Les toxines émises par deux microalgues ont plongé la filière ostréicole dans l’inquié tude en 2005 et en 2006. Depuis, plusieurs programmes de recherche ont été lancés pour tenter d’anticiper pareilles crises sanitaires. Ainsi, depuis un an, l’équipe de Guy Bache-let, chercheur du CNRS à la station marine d’Arcachon, teste, autour de la jetée d’Eyrac et du banc d’Arguin, un système de petites électrodes qui enregistre les mouvements des valves de l’huître.

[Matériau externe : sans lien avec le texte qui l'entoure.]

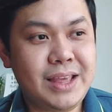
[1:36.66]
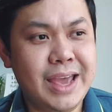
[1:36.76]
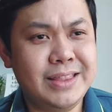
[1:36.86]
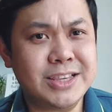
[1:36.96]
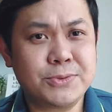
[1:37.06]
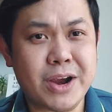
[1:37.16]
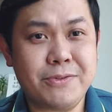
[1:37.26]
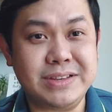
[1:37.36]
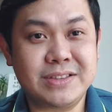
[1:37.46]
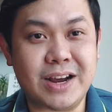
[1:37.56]
And that's where
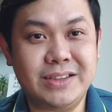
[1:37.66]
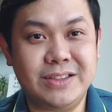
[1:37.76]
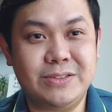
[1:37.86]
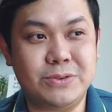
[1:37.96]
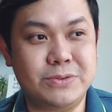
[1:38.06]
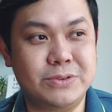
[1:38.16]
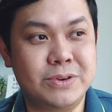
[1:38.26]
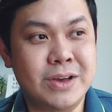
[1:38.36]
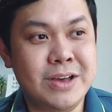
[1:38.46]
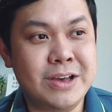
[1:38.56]
we started to
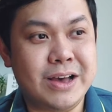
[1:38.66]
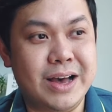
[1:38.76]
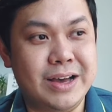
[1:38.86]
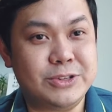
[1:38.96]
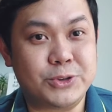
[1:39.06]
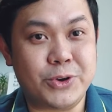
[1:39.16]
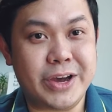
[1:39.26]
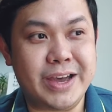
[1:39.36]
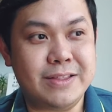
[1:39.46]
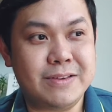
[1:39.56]
uh,
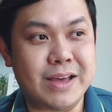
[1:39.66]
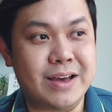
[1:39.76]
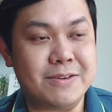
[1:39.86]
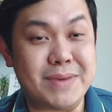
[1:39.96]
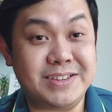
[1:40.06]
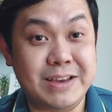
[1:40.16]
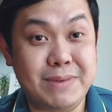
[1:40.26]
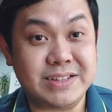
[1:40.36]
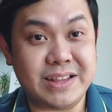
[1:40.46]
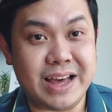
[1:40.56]
join, uh, my
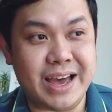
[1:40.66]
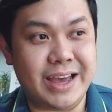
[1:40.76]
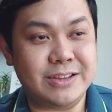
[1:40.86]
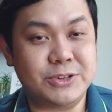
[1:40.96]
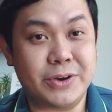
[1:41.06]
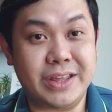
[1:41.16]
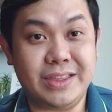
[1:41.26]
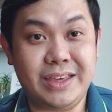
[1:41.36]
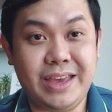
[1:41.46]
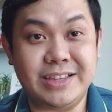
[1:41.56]
siblings and I
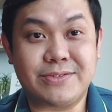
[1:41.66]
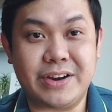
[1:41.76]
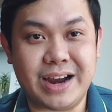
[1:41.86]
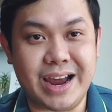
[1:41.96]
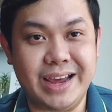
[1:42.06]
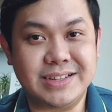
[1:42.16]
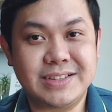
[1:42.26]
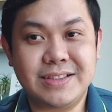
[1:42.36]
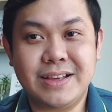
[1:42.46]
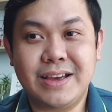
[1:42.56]
joined Kids for
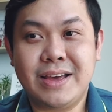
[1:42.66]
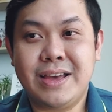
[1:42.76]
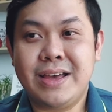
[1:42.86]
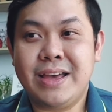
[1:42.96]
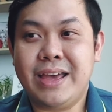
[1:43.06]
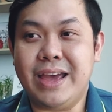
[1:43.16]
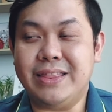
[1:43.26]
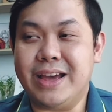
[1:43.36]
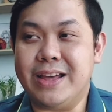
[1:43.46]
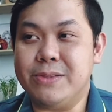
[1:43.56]
Christ.
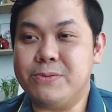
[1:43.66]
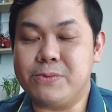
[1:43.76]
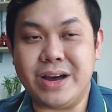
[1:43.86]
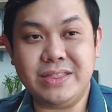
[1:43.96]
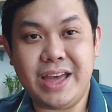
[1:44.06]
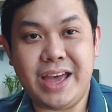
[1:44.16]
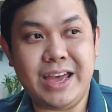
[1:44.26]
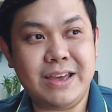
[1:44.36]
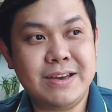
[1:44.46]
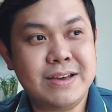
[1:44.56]
And then one
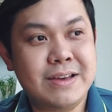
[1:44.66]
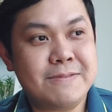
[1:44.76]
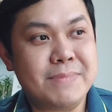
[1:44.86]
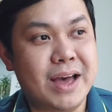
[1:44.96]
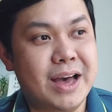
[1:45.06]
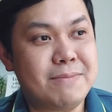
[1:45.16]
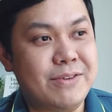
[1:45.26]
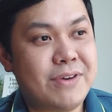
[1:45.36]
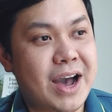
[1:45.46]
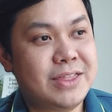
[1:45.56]
day, uh, my
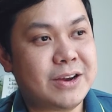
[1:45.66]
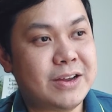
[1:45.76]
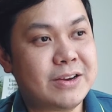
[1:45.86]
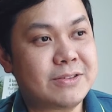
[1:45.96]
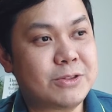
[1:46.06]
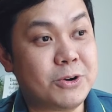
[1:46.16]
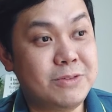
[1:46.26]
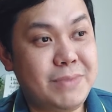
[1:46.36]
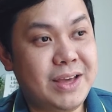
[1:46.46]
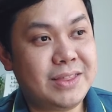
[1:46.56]
father
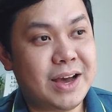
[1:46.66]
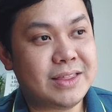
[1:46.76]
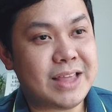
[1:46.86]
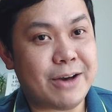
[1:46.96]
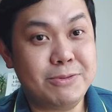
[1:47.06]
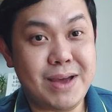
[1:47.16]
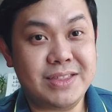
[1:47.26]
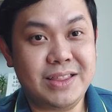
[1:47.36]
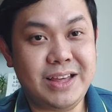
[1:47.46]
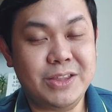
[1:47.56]
told me that I would be
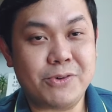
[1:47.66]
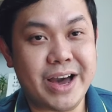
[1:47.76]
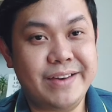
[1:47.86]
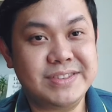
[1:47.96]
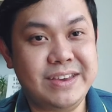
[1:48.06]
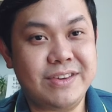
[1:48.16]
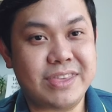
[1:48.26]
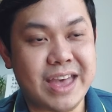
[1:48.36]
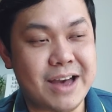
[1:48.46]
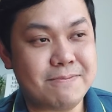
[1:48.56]
attending the YFC
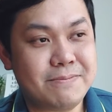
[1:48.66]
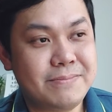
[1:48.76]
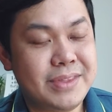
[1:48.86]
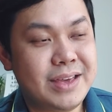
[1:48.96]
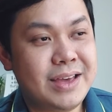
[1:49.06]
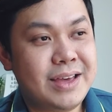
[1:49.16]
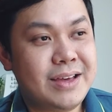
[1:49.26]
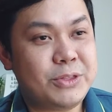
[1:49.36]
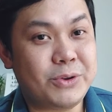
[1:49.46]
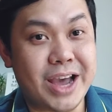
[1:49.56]
youth camp
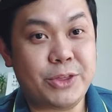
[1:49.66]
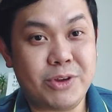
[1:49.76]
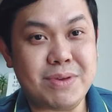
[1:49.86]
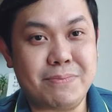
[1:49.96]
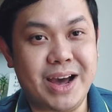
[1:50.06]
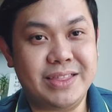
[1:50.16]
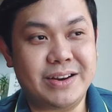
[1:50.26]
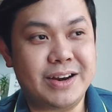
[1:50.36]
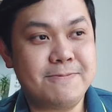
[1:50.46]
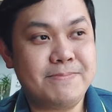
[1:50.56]
together with my
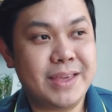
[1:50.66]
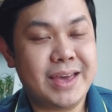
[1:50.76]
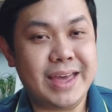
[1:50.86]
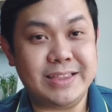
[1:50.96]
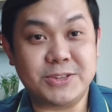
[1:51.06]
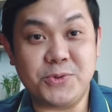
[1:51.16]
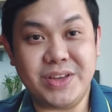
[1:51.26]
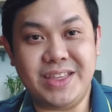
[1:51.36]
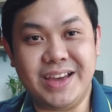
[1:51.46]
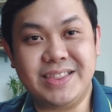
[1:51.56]
brother. And so
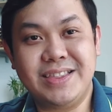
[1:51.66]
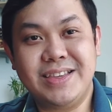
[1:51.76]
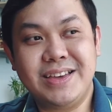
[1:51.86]
we did.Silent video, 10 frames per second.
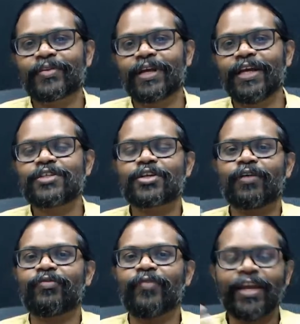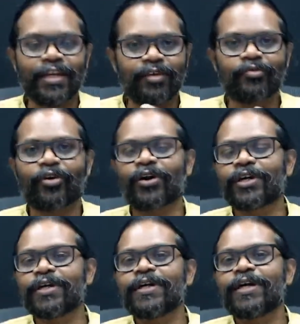instead of waiting for
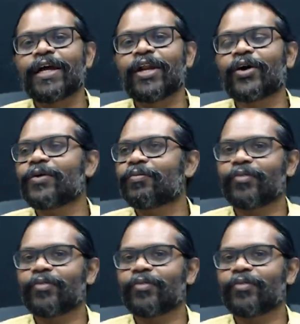12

“Identifier la microalgue”
“Nous espérons parvenir à modéliser ce qu’est une activité normale et, ainsi, pouvoir donner l’alerte dès les premières perturbations du cycle du mollusque”, a expliqué ce chercheur, qui présentait ces travaux hier, à Bordeaux. A ses côtés, l’équipe de Dominique Rebière espère, d’ici à dix-huit mois, parvenir à prouver l’efficacité de biocapteurs permettant de déceler plusieurs toxines : “Les travaux menés par nos collègues de l’Ifremer (Institut public français de recherche pour l’exploitation de la mer ) visent à identifier la microalgue. Pour un résultat plus rapide, nous visons la toxine directement”, explique cet enseignant à l’université de Bordeaux-I.
“Nous avons des mortalités fortes cette année. Ces études pourraient nous aider à comprendre ce qui se passe”, a commenté Jean-Charles Mauviot, qui dirige la section régionale conchylicole.